Yo lo conocía desde que empecé a trabajar allí, y él nunca parecía envejecer ni cambiar. Seguía siendo calvo, alto y delgado y siempre parecía perdido dentro de guardapolvos inmensos que revoloteaban y volaban alrededor de él cuando corría por los pasillos.

Vander se puso un par de guantes de látex y con cuidado tomó las manos del muerto, las estudió y las hizo girar en uno y otro sentido.

—Lo más sencillo sería deslizarle la piel —decidió.

Cuando un cuerpo estaba tan descompuesto como ése, la capa superior de la piel de la mano se desliza como un guante y, de hecho, se la llama guante. Vander trabajó con rapidez y deslizó los guantes de ambas manos y se los puso sobre las suyas cubiertas de látex. Usando, así, en cierta forma, las manos del hombre muerto, entintó cada dedo y lo apoyó sobre la tarjeta. Después se sacó esos guantes de piel y los dejó sobre una bandeja quirúrgica, tras lo cual se quitó los de látex y enfiló una vez más hacia el piso superior.

—Chuck, pon eso en formalina —dije—. Vamos a querer conservarlos.

Ruffin estaba de mal humor y en ese momento desenroscaba la tapa de un recipiente de plástico.

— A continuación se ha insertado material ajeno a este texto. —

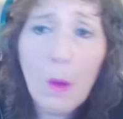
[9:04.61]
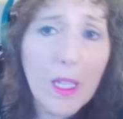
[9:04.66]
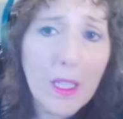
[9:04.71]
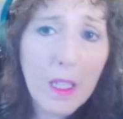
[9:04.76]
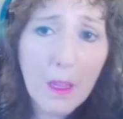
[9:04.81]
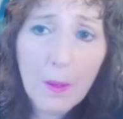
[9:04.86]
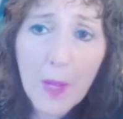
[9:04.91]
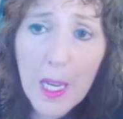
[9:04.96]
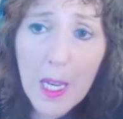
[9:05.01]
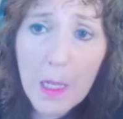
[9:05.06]

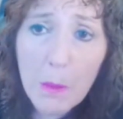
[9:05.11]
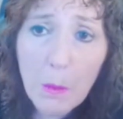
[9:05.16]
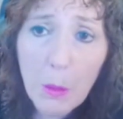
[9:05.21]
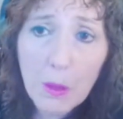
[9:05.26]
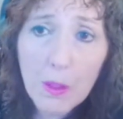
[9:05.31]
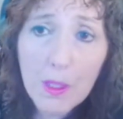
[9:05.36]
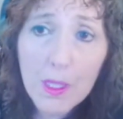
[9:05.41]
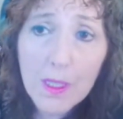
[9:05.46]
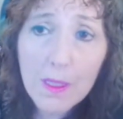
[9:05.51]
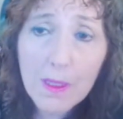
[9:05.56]
love
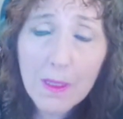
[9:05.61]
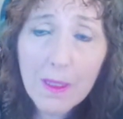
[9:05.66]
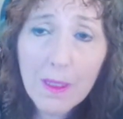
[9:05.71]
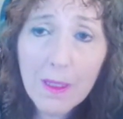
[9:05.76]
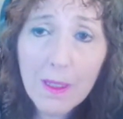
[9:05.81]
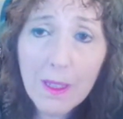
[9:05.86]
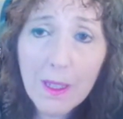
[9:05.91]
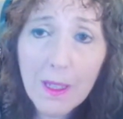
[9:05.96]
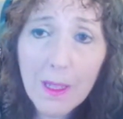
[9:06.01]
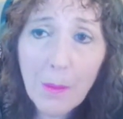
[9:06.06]
animals,
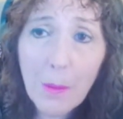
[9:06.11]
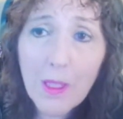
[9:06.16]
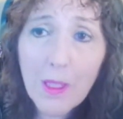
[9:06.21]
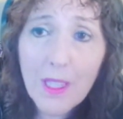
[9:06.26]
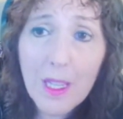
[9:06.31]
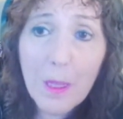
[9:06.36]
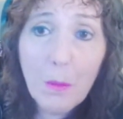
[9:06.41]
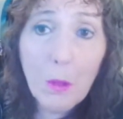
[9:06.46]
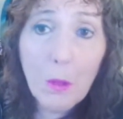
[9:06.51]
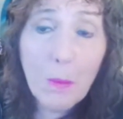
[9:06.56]
but
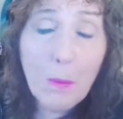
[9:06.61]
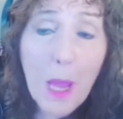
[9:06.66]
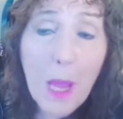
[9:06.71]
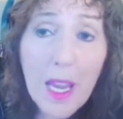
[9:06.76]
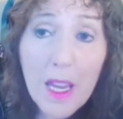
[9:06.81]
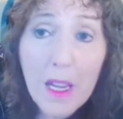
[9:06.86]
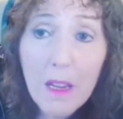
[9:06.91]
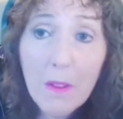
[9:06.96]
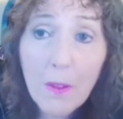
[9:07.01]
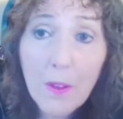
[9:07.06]
then we're
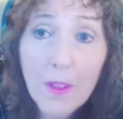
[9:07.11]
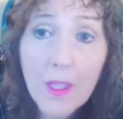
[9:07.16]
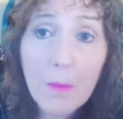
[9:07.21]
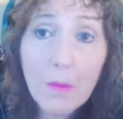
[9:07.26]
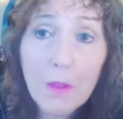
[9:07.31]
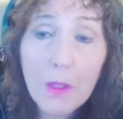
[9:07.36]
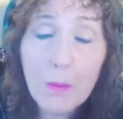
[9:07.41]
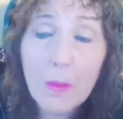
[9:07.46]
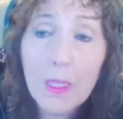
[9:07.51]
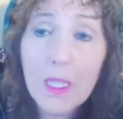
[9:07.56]
paying for them
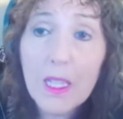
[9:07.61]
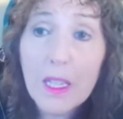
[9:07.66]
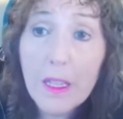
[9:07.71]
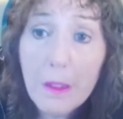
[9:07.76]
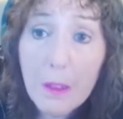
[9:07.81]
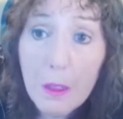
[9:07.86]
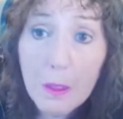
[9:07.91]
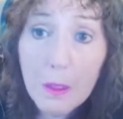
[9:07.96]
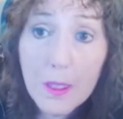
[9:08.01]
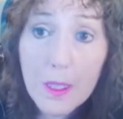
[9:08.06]
to be
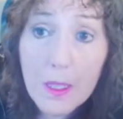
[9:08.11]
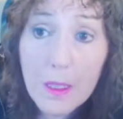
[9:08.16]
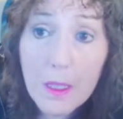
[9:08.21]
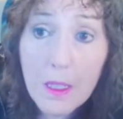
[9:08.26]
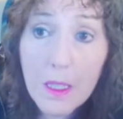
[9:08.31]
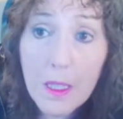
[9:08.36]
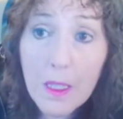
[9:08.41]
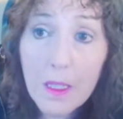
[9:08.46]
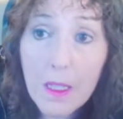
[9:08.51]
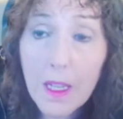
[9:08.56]
killed
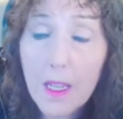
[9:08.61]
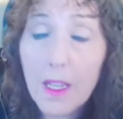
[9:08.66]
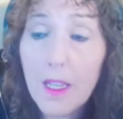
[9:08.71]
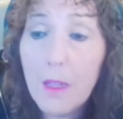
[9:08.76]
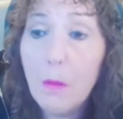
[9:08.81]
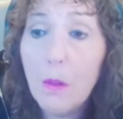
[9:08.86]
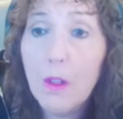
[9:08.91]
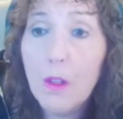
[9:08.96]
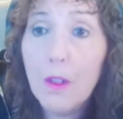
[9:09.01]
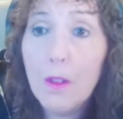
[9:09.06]
and
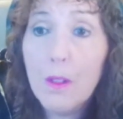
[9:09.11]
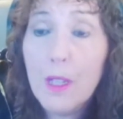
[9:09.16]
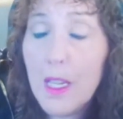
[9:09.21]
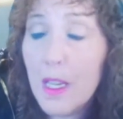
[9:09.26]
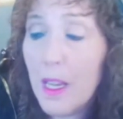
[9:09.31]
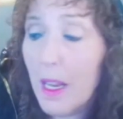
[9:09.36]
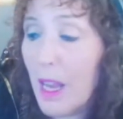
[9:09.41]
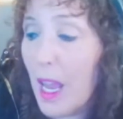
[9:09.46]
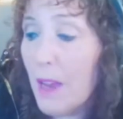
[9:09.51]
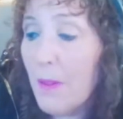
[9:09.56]
we're
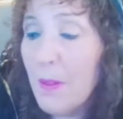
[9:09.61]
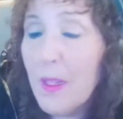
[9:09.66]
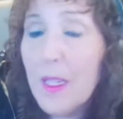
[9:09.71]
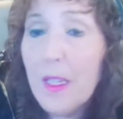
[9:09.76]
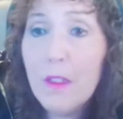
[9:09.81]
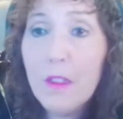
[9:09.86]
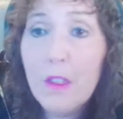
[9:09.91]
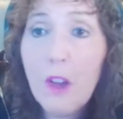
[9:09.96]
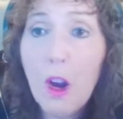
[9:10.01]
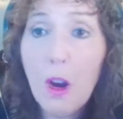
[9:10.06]
having
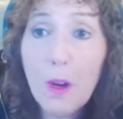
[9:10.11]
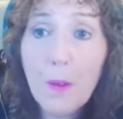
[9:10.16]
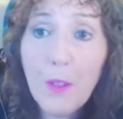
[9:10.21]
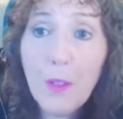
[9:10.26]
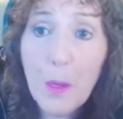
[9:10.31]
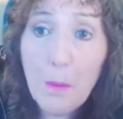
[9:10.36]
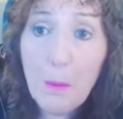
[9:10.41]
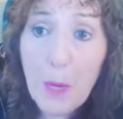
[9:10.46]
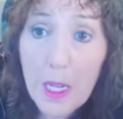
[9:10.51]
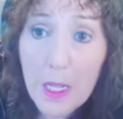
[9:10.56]
carved
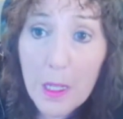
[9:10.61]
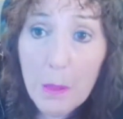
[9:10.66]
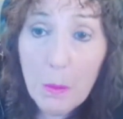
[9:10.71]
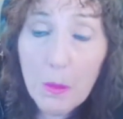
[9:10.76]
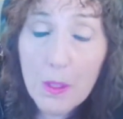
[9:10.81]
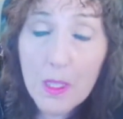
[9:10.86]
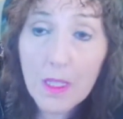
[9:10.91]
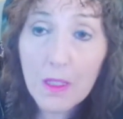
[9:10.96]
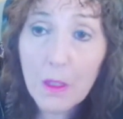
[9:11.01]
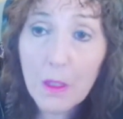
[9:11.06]
up
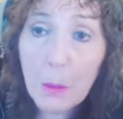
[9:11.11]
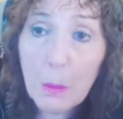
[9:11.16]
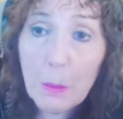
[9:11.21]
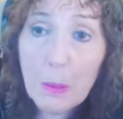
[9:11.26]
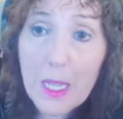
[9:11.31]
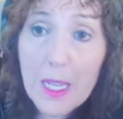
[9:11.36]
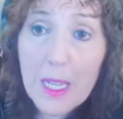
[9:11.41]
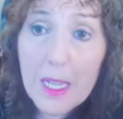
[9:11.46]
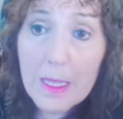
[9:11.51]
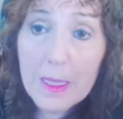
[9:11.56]
animals on our
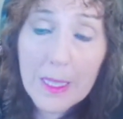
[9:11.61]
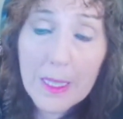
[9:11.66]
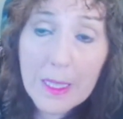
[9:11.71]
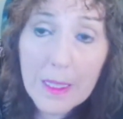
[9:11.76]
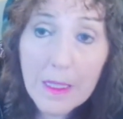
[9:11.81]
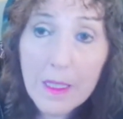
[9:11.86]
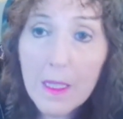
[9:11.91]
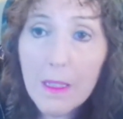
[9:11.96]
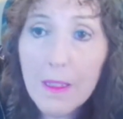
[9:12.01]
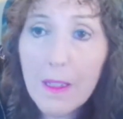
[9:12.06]
plates,
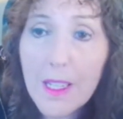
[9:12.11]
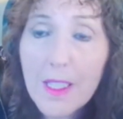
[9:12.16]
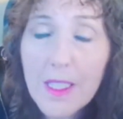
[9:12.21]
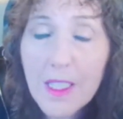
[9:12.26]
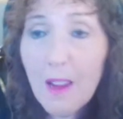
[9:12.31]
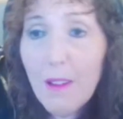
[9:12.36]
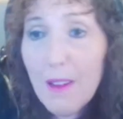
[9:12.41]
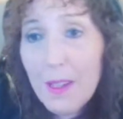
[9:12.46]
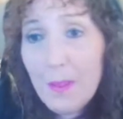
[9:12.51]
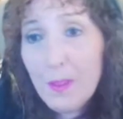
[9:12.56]
it's
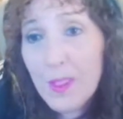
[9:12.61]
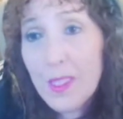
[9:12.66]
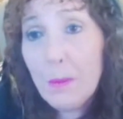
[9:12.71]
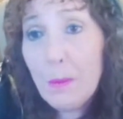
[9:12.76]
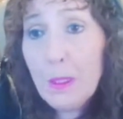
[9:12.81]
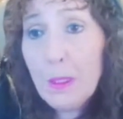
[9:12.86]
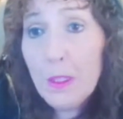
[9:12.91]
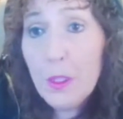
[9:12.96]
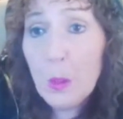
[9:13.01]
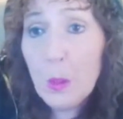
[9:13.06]
kind of
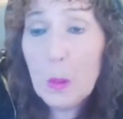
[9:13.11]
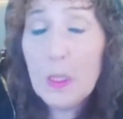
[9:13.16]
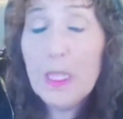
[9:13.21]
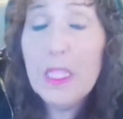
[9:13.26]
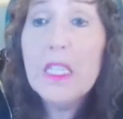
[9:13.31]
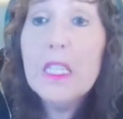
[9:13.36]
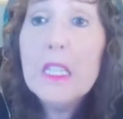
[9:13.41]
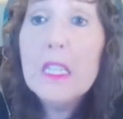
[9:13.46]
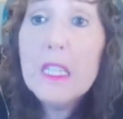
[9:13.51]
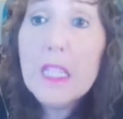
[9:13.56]

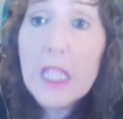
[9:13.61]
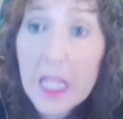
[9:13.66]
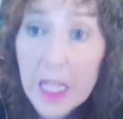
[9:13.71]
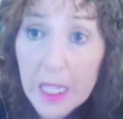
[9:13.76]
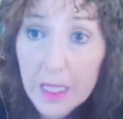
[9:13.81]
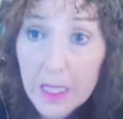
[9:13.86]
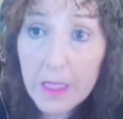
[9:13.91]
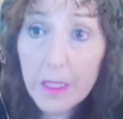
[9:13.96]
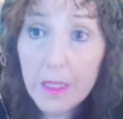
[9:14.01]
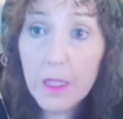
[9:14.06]
spiritually
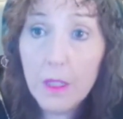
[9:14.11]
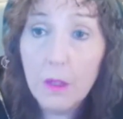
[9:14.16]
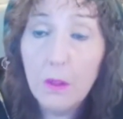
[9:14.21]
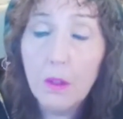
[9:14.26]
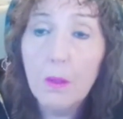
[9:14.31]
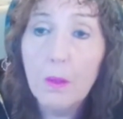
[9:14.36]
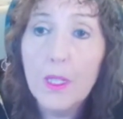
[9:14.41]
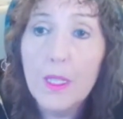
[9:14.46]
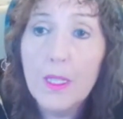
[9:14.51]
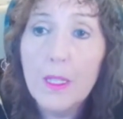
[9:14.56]

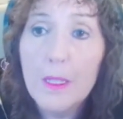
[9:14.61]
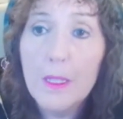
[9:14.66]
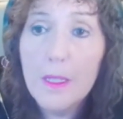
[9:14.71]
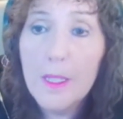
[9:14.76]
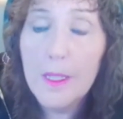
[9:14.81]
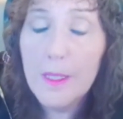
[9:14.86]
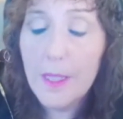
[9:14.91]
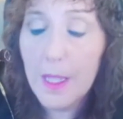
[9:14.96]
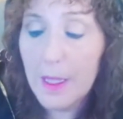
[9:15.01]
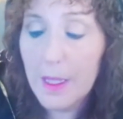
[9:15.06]
incongruent, to
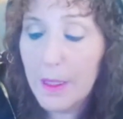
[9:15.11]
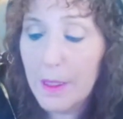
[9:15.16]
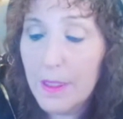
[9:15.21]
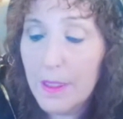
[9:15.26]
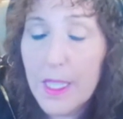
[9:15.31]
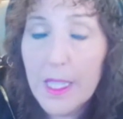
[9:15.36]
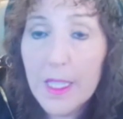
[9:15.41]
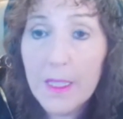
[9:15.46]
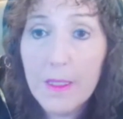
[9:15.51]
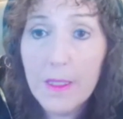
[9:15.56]
say the
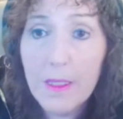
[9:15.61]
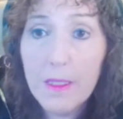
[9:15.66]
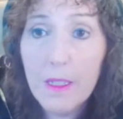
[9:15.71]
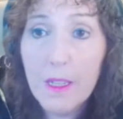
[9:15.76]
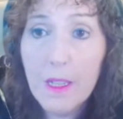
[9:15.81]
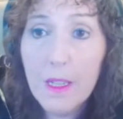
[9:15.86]
least.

—Vamos a darlo vuelta —dije.

Marino nos ayudó a poner el cuerpo boca abajo. Encontré más tierra, sobre todo en las nalgas, y también extraje un poco con hisopos. No vi ninguna lesión, sólo una zona por encima de la parte superior derecha de la espalda, que parecía más oscura que la piel que la rodeaba. La estudié con una lupa y bloqueé mi proceso de pensamiento, como hacía siempre cuando buscaba un patrón de lesiones, marcas de mordeduras u otras pruebas difíciles de ver. Era como hacer buceo en aguas sin ninguna visibilidad. Sólo descubrí sombras y formas y no pude hacer otra cosa que esperar hasta tropezar con algo.